Como registrou Zakharova, o contrabando de petróleo da Síria é feito pelos EUA não apenas em violação ao direito internacional, mas, ironicamente, em violação de suas próprias sanções unilaterais contra o estado devastado pela guerra.
“Uma nação que repete ad nauseam que se apega aos valores democráticos e ao estado de direito nas relações internacionais, está bombeando petróleo … sob o pretexto de combater o ISIL”, disse a porta-voz, usando uma das siglas pela qual o Estado Islâmico é conhecido.
Trump asseverou que a ocupação dos poços de petróleo sírio seria para “protegê-los” – apesar de Washington asseverar desde março ter destruído o Estado Islâmico e na semana anterior o próprio presidente anunciou a execução do califa Al Baghadi, e até ‘posou’ no Twitter “condecorando um cão” supostamente usado na operação.
O Ministério da Defesa russo divulgou fotos de satélite mostrando a pilhagem do petróleo sob “proteção” de Washington. Numa imagem datada de 8 de setembro, quase três dúzias de caminhões de petróleo são vistos nas proximidades dos campos de petróleo ocupados em Deir ez Zor.

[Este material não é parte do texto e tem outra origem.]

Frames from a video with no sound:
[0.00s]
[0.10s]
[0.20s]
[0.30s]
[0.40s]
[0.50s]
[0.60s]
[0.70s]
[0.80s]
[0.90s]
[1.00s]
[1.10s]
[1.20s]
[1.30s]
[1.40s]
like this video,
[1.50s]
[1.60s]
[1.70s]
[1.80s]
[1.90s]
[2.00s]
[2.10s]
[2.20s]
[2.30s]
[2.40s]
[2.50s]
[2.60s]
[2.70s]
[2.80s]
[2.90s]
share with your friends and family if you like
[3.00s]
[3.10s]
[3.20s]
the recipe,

Em Genebra, Suíça, à margem da primeira reunião do recém criado comitê constitucional sírio, o chanceler russo Sergei Lavrov chamou de “arrogante” o plano do regime Trump de manter sob ocupação os campos de petróleo sírio. Ele acrescentou que a própria presença norte-americana em solo sírio é “ilegal”.
PROCESSO DE PAZ AVANÇA
A primeira sessão da Comissão Constitucional Síria, realizada na quarta-feira, traz novas esperanças de que o processo de paz no país árabe avance em águas seguras. Ao final, o vice-presidente da comissão, Ahmad Kuzbari, augurou que a próxima reunião “possa ter lugar em nossa terra natal, em nossa amada Damasco, a mais antiga capital continuamente habitada da história”.

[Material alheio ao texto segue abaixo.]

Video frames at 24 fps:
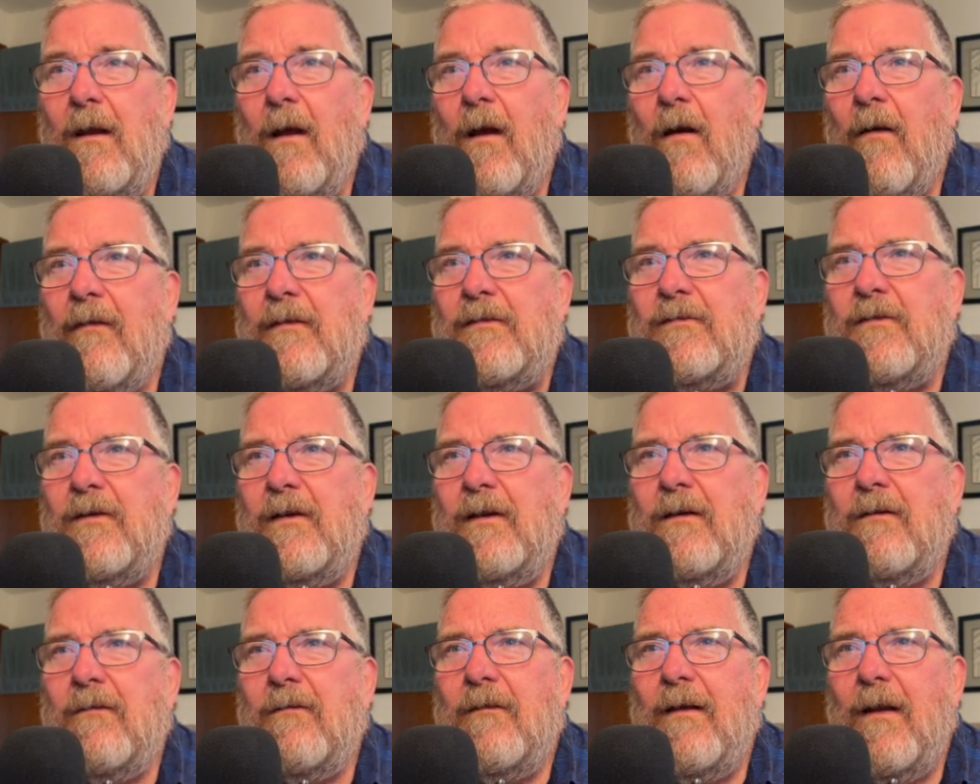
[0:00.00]
All right, so
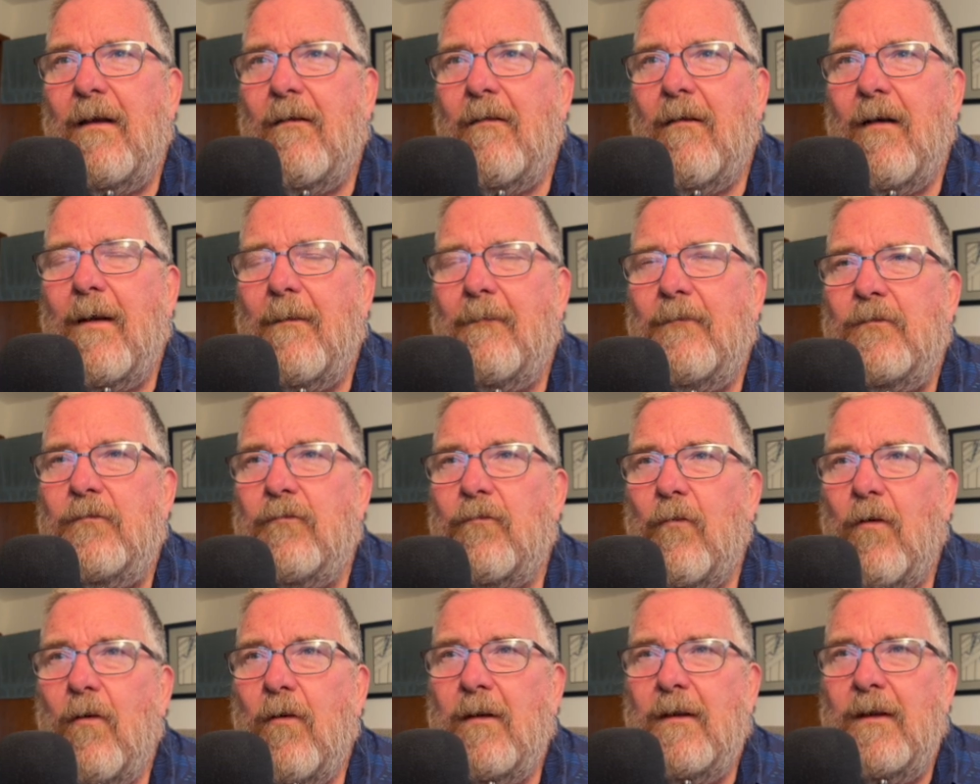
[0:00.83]
here now I'm
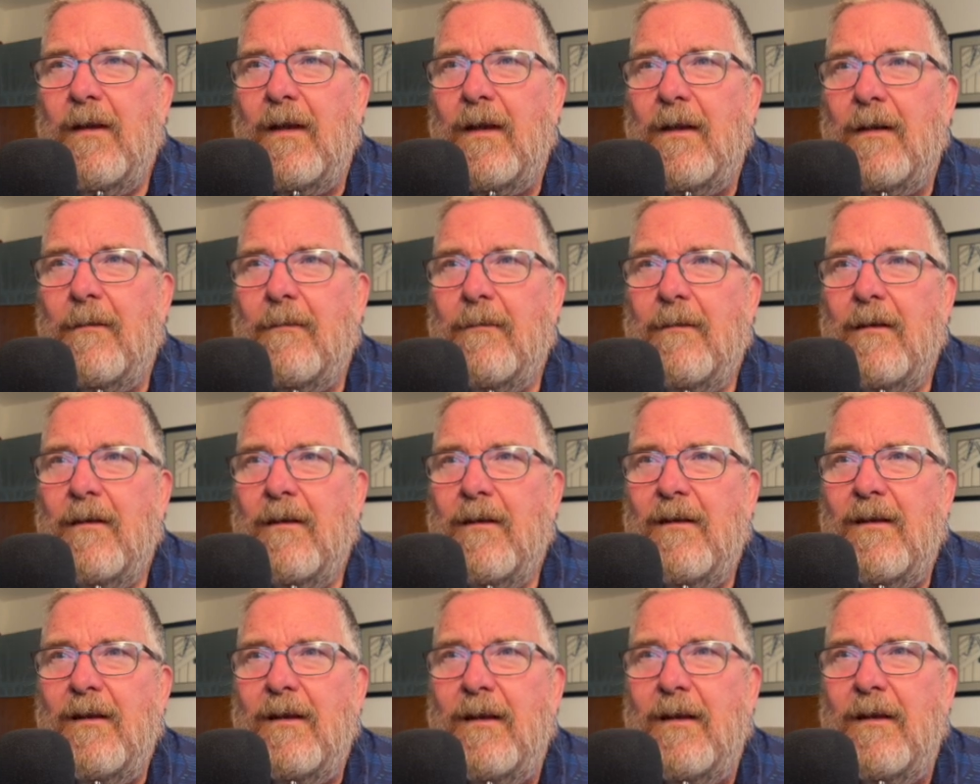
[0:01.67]
drawing in
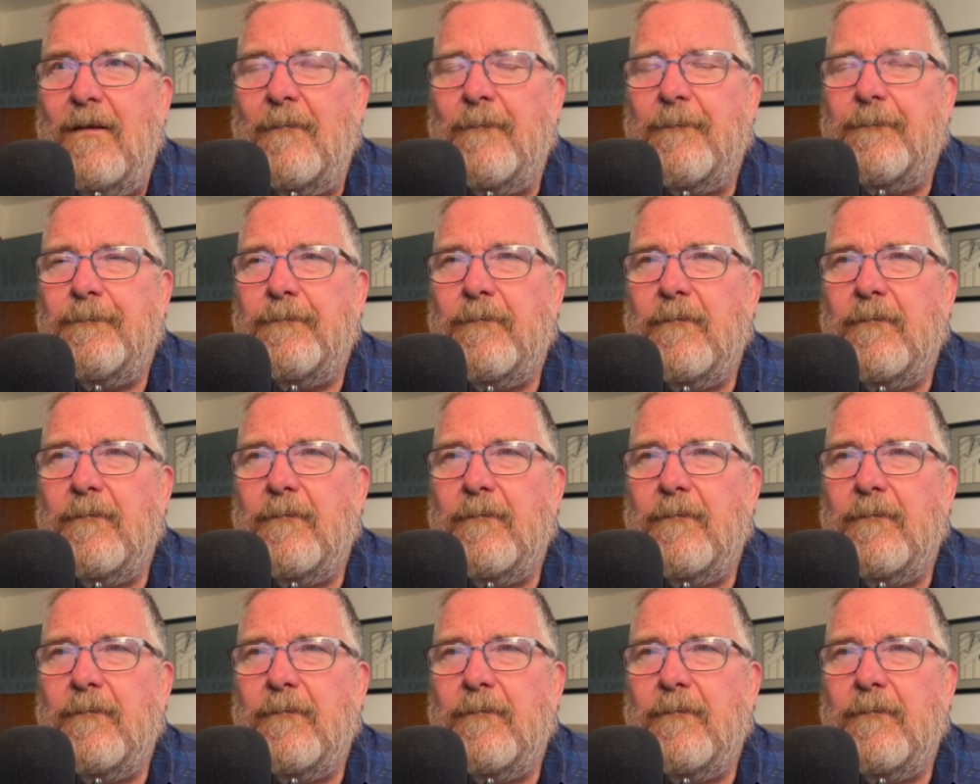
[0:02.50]
the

Em nota, o secretário-geral da ONU, Antonio Guterres, apoiou o que chamou de “primeiro passo político para acabar com a tragédia do conflito”. Ele conclamou a uma “cooperação de boa fé” entre as partes para uma solução que tenha “um forte compromisso com a soberania, independência, unidade e integridade territoriais do país.”
O atual Enviado Especial da ONU para a Síria, Geir Pedersen, atua como mediador na comissão, que foi criada por iniciativa do Congresso Nacional de Diálogo na Síria, realizado em Sochi em janeiro de 2018, em desdobramento do Processo de Paz de Astana liderado por Vladimir Putin, Recep Erdogan e Hassan Rouhani e depois acolhida pelo então enviado da ONU, Staffan de Mistura.

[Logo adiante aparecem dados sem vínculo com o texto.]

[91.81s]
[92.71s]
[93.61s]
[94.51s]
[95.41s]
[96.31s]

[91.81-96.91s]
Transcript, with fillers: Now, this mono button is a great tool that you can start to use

Com 150 membros, a comissão está igualmente dividida entre representantes do governo de Damasco, da oposição síria e da sociedade civil. Quase 30% dos representantes são mulheres. Na reunião de quarta-feira, cada parte enviou 15 especialistas, que terão a missão de redigir o esboço de uma nova constituição, revisando a de 2012.
O encontro foi a portas fechadas e o vice-presidente da comissão pela oposição, Hadi Al Bahra, manifestou-se otimista de que um acordo político possa ser alcançado no próximo ano, quando a ONU completa 75 anos, para que o país seja reconstruído e milhões voltem à sua terra natal.
Em outro desdobramento, no terreno, Rússia e Turquia deram início na sexta-feira às patrulhas militares conjuntas na faixa de sete quilômetros a partir da fronteira, parte do que Ancara chama de “zona segura” para impedir a ação dos “terroristas”. Segundo o ministro da Defesa russo, Sergei Shoigu, as milícias curdas completaram sua retirada – acordada entre Putin e Erdogan – antes da data limite.